Libertarians far and wide, hear my cry: Liberaltarianism (or left-libertarianism) is the future.
This is the first part of a three-part series that will argue that unless libertarianism embraces important tenets of the left wing, libertarianism will be entirely lost on this generation.
Please note that these facts and statistics represent the majority of the population born between 1982 and 2004. Not all views will be shared by all Millennials, but they are general trends.
Millennials are all about community, not individualism.
There’s a reason so many are drawn to Facebook. They can “be” with their friends, share their successes in exchange for “likes,” and find their niche that makes them feel like they belong. For Millennials, unlike their Baby Boomer parents, driving a car alone on the open road is/was not the icon of freed young adulthood—for them, they would much rather have a private conversation with their friends on messaging services. They do not ever want to be disconnected—and it’s not just because of social media.
Millennials grew up with team-building activities in the classroom. Many of them played sports, particularly as young children. Growing up, there was an emphasis on tolerance, and bullying quickly went out of style. Acceptance and inclusion became normal for Millennials. They even became closer with their families (consider the number of Millennials living with their parents). According to Gallup, 51% of people who are between 18- to 23-years-old and 14% of people who are between the ages of 24 and 34 are still living at home. It’s not just economic necessity or student loans, it’s also about the generosity and connection parents have with their children.
Millennials grew up in an age of identity politics. As the most diverse generation in American history, Millennials are sensitive to the struggles of issues relating to race, gender, sexual identity, and class—because a majority of them hold far more diverse friendships than previous generations.
The emphasis on community shows up in Millennials’ political behaviors. They want everyone to belong. The good news is that they will support civil liberties: They’re going to overwhelmingly support gay marriage and beat out the margins to support immigration reform. The bad news is that, in an effort to take care of everyone in their community, they’re going to support more government services like healthcare. In fact, the Pew Research Center found in their Millennials in Adulthood study that 55% of Millennials prefer a government that is bigger and provides more services. In contrast, only 43%, 32%, and 22% of Generation X, Boomers, and Silent agreed, respectively.
So what’s to be done to bring more Millennials to liberty?

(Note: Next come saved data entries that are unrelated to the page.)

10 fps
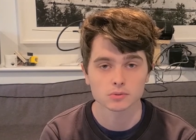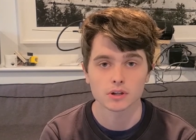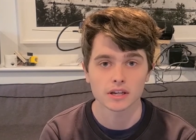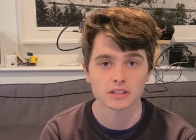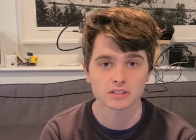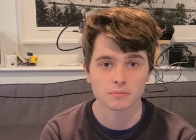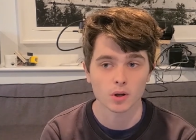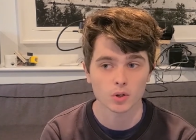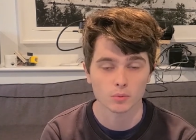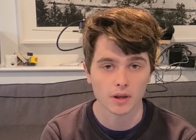a
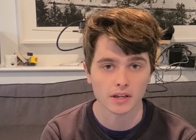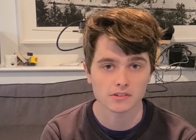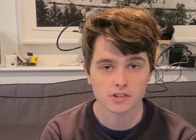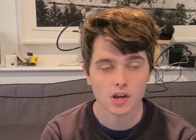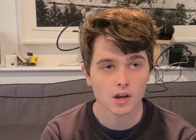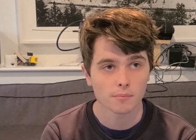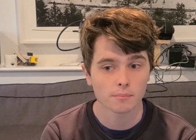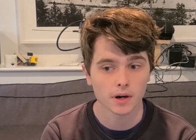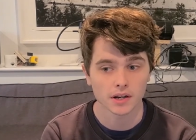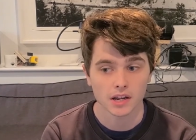smaller range,
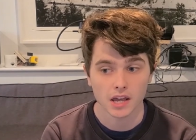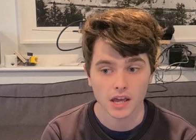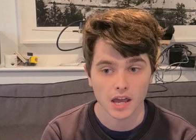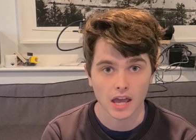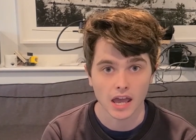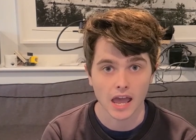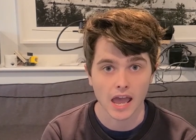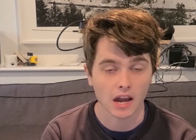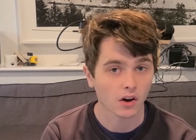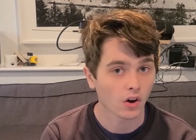but
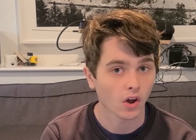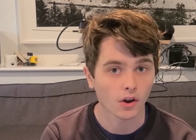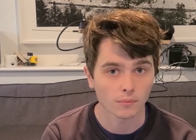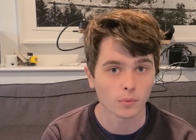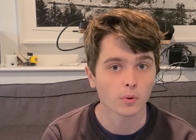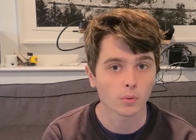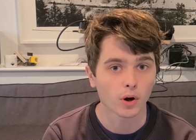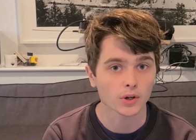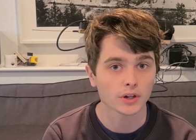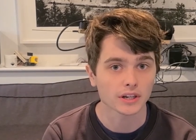a lot more
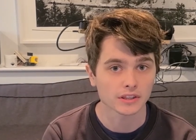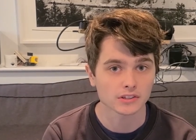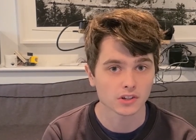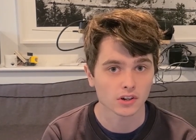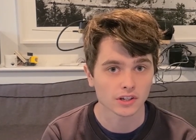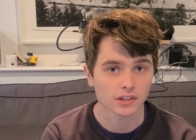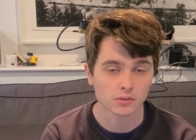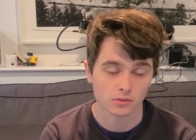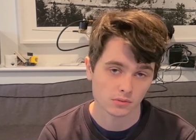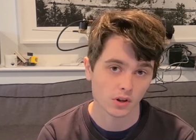water hitting the target,
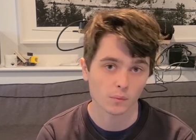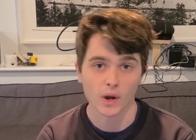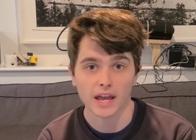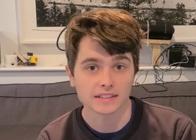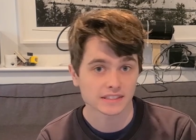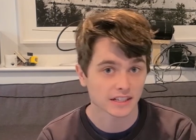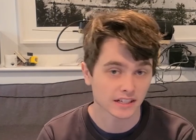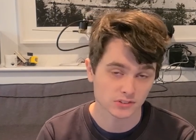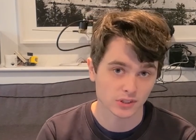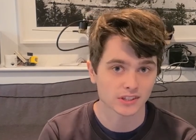or a lot more hand
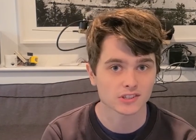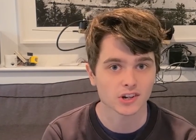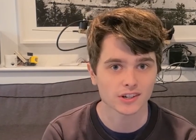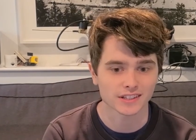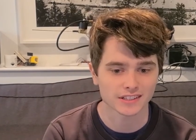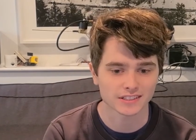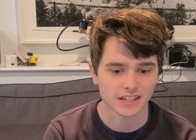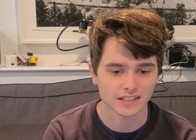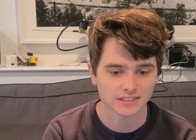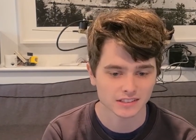sanitizer hitting the target in this
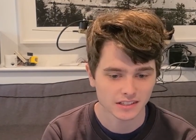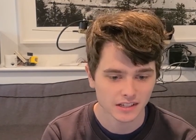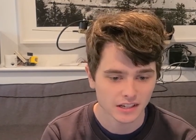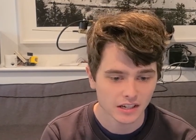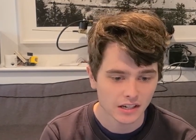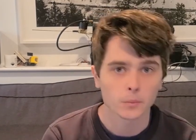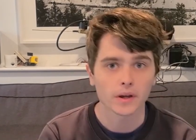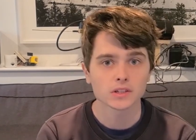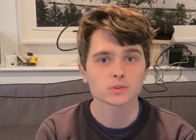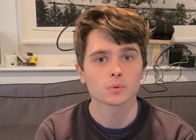case.
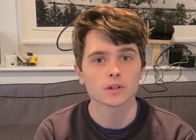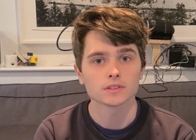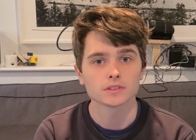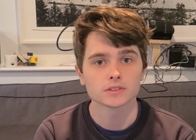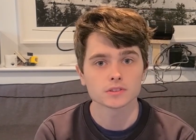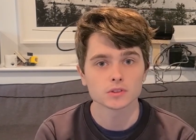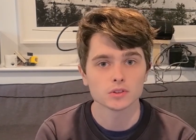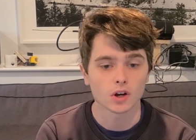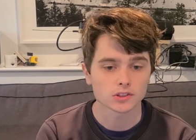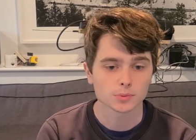Range was
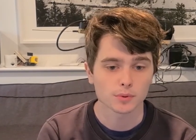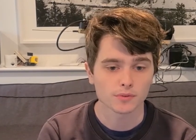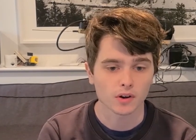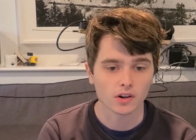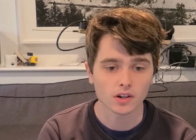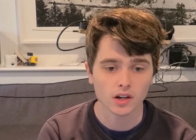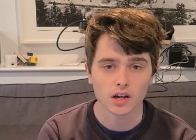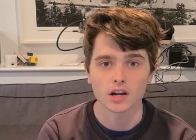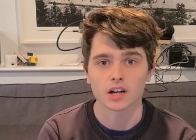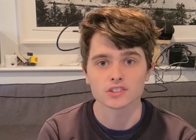not super far,
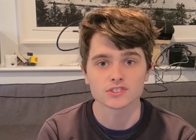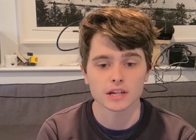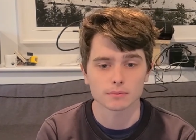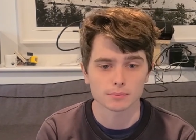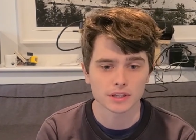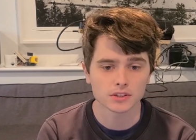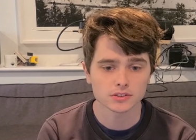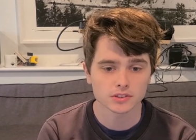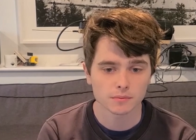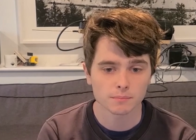just a couple
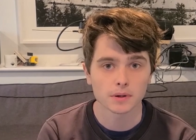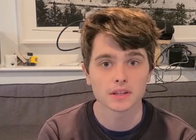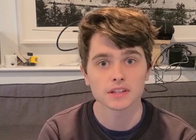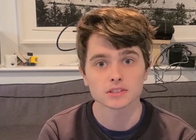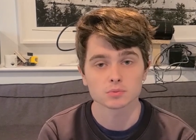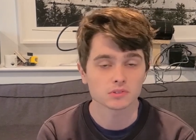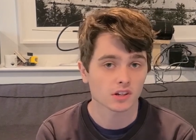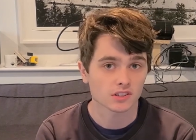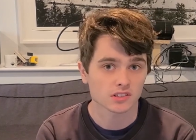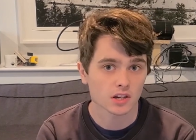meters, but this was
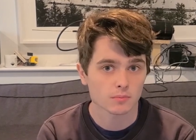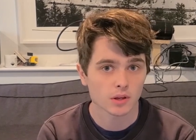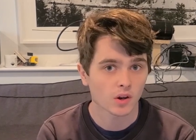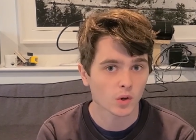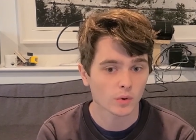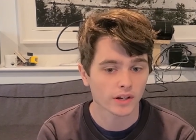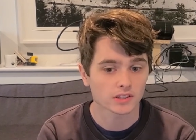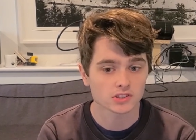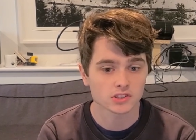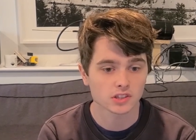not designed to be a long-rangedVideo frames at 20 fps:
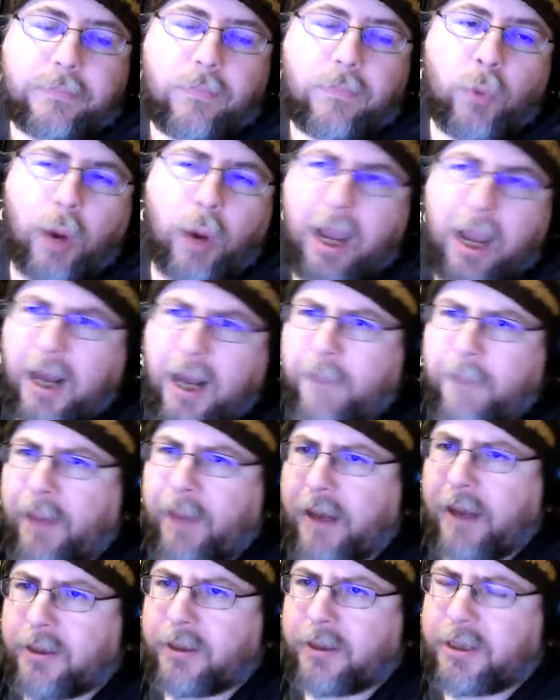had I
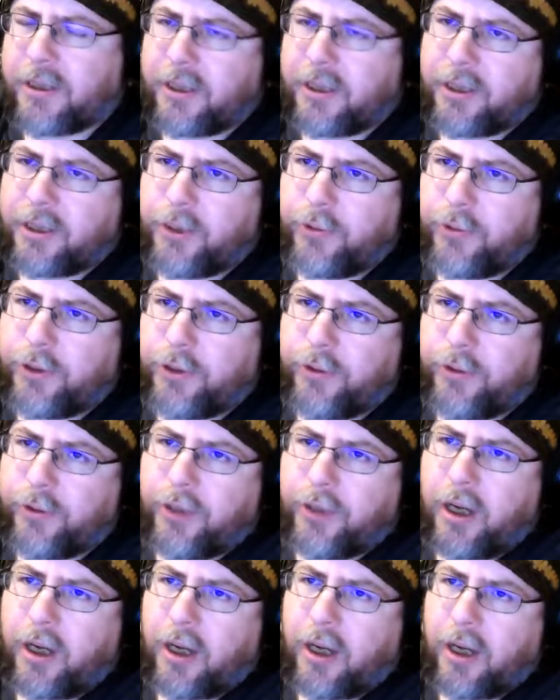bounced the 2/2
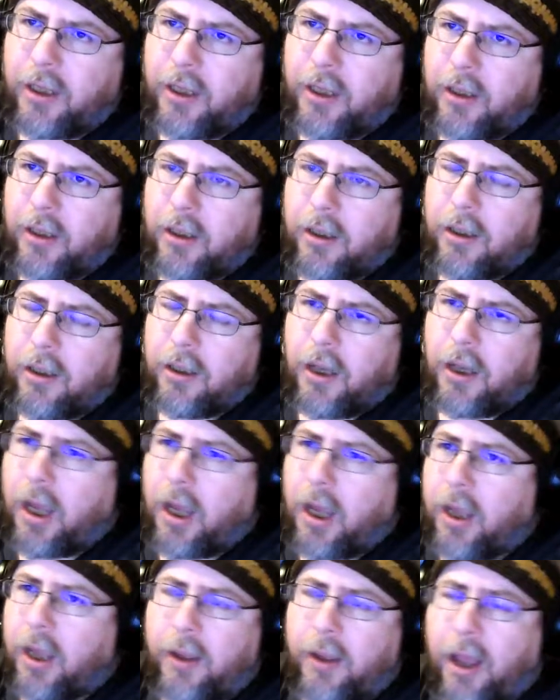guy,
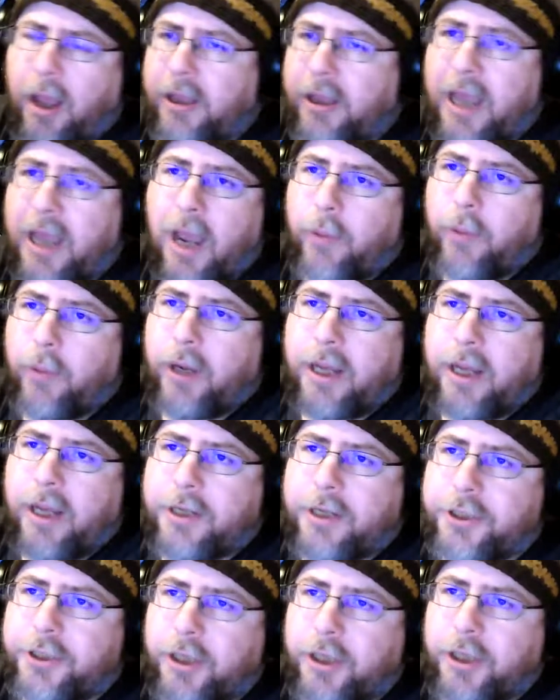I would have had to
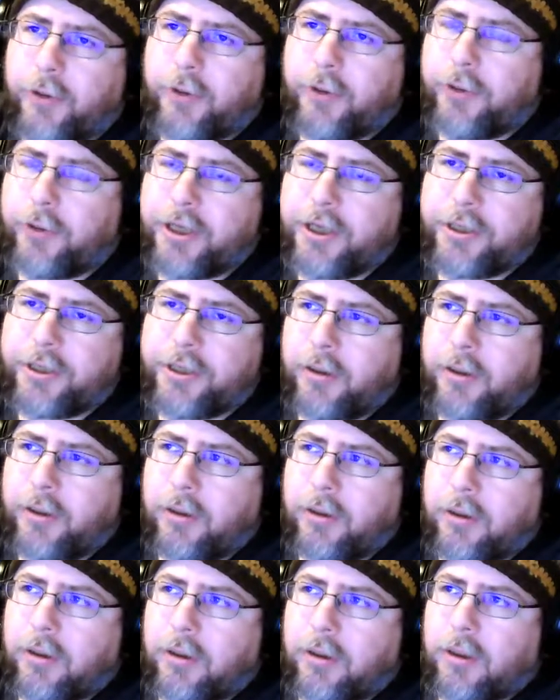chump a creature,
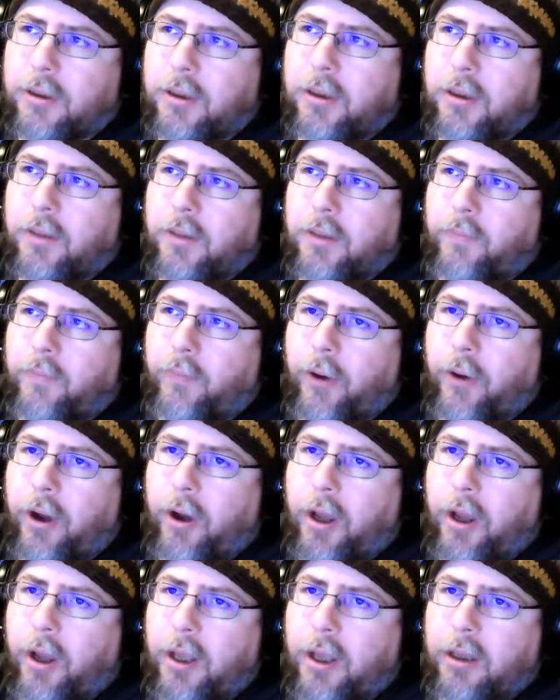
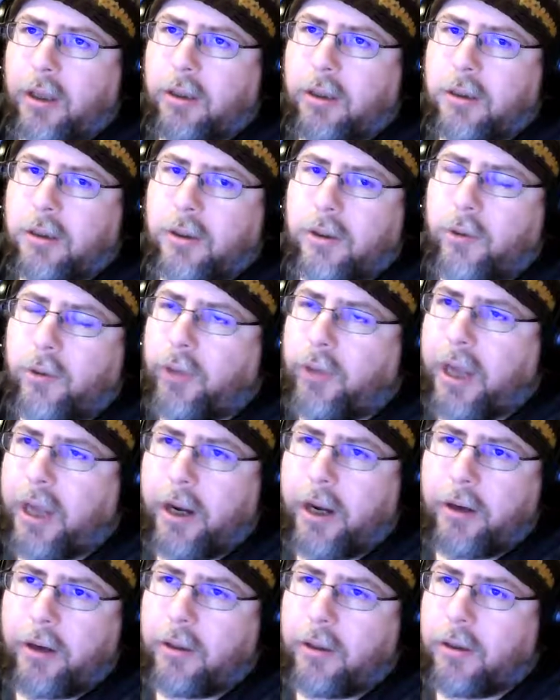but who
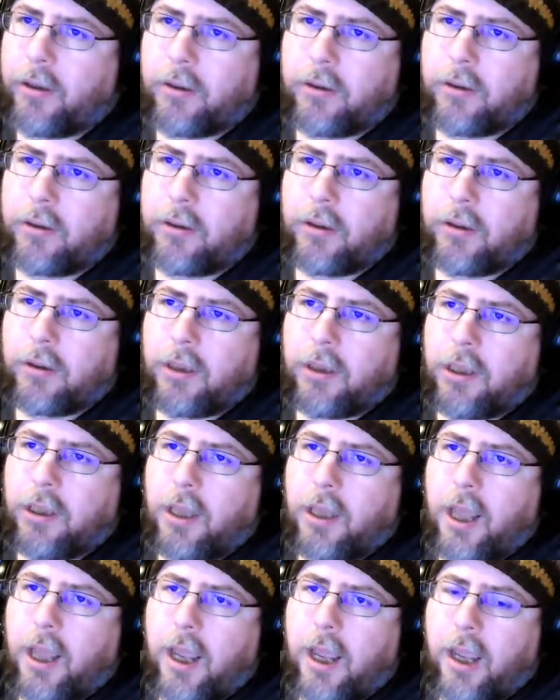cared?
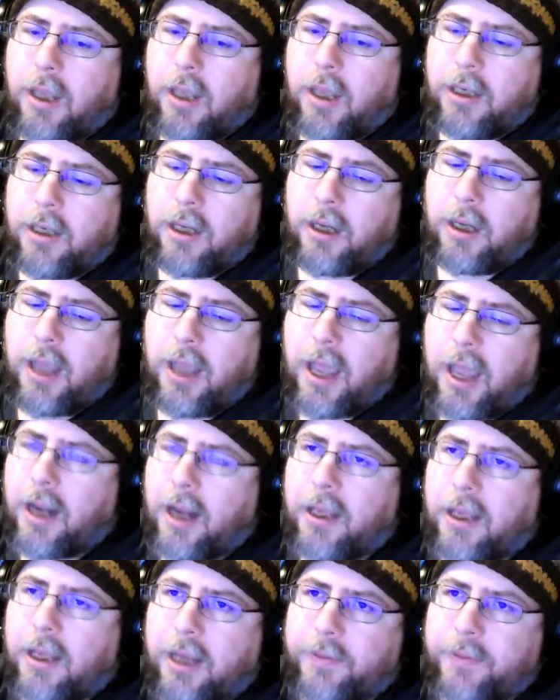And had I
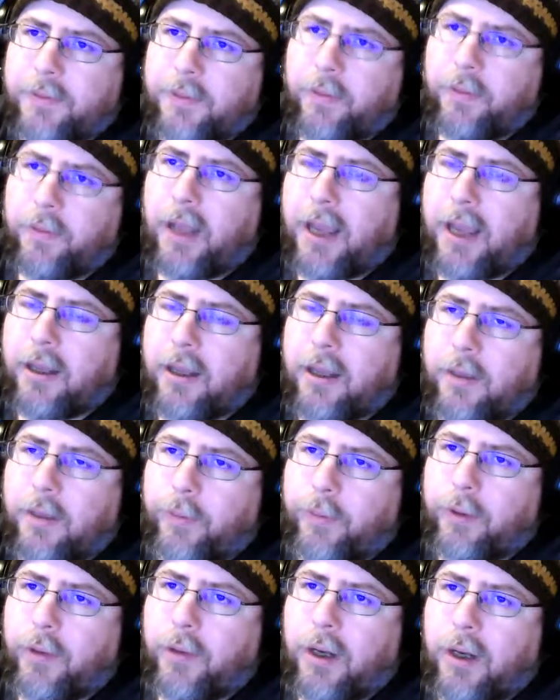kept a black and a
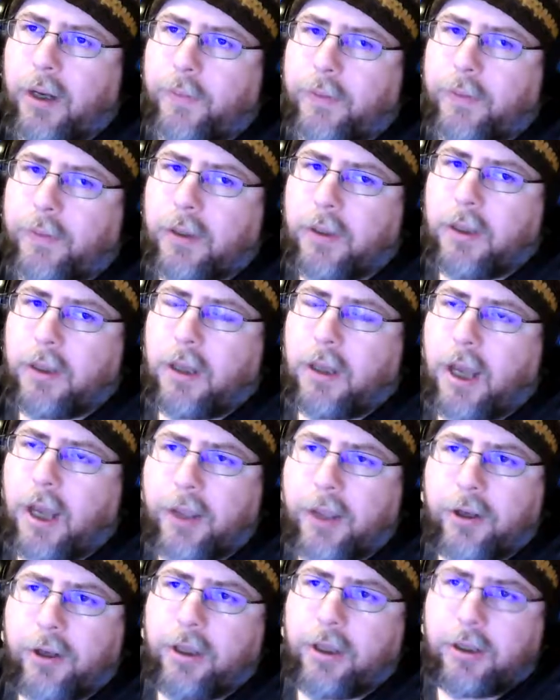blue up, I
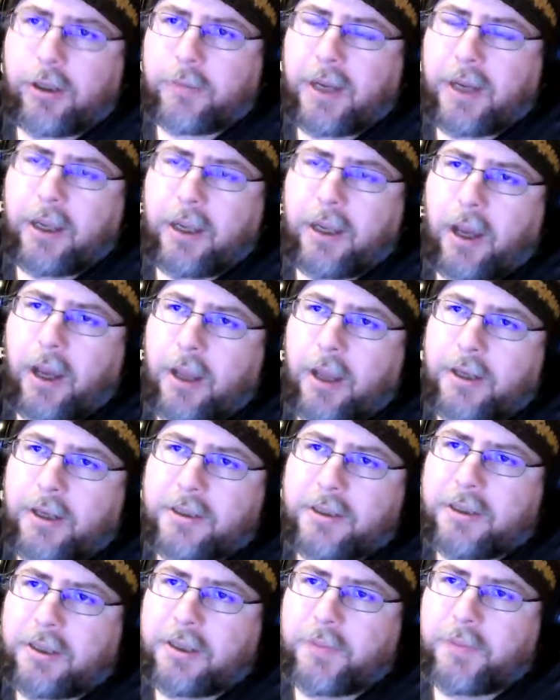could have killed my guy in
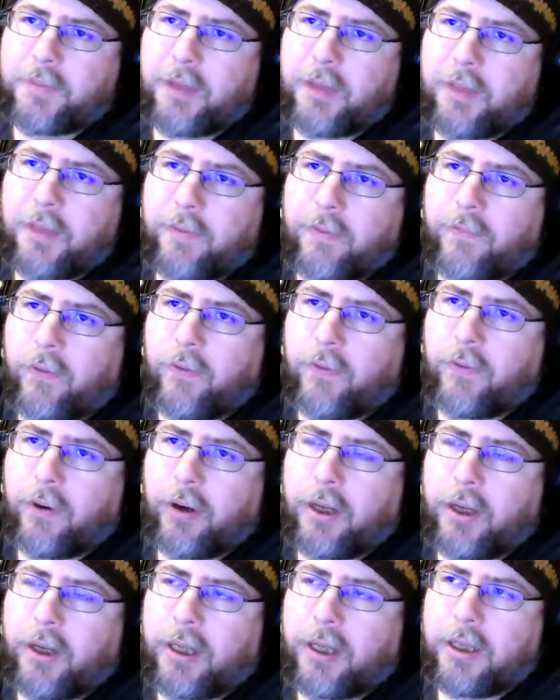instant speed before
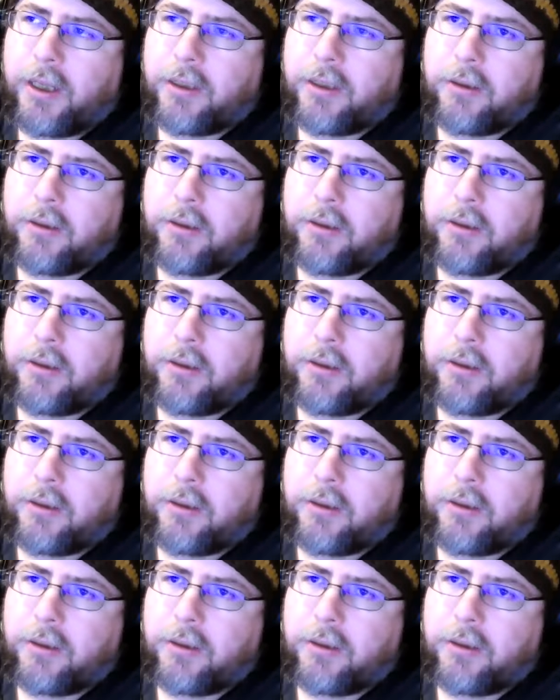it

1. Don’t oversell the individual
Millennials care more about community than the self. They are the least narcissistic generation in decades. The appeal to self-interest will only work to an extent. To be sure, libertarians of all sorts emphasize coming together and helping others, but there’s a side to community that only liberaltarianism wants to engage: identity politics. Acknowledging that people of color, people of different classes, and people of different genders not only have differences in how they live their lives but also have formed communities around those differences is something for libertarians to embrace, not ignore or deride.
2. Emphasize that government destroys community, and liberty can help strengthen it
For millennia, governments have targeted specific communities—from black people to Jewish people to women to the poor—and exploited them. No community is safe from governmental coercion, and no government action can strengthen a community. Communities strengthen through voluntary association and inclusion, not forcing other communities to change to fit another’s needs. It’s easy to start small. For example, women all across the United States would benefit if contraception were available over the counter, but right now they need a prescription. Help women everywhere by advocating for the removal of unnecessary governmental laws. Redirect the conversation to talk about how being free helps communities stay strong, and how looking out for freedom means looking out for each other.
3. Show off the great libertarian community
It’s a great time to be a 20-something libertarian.
There are libertarian communities everywhere—beyond just Young Americans for Liberty and Students For Liberty (which are, to be sure, fabulous, but mostly target college students). Libertarians love to socialize, have fun, and sure, talk about politics, but the community itself is largely warm and engaging. De-emphasize the fringe bigots and demonstrate how the libertarian community supports one another. If it seems like a place that’s welcoming, that has an interesting and engaging community, Millennials will become more interested in the philosophy itself.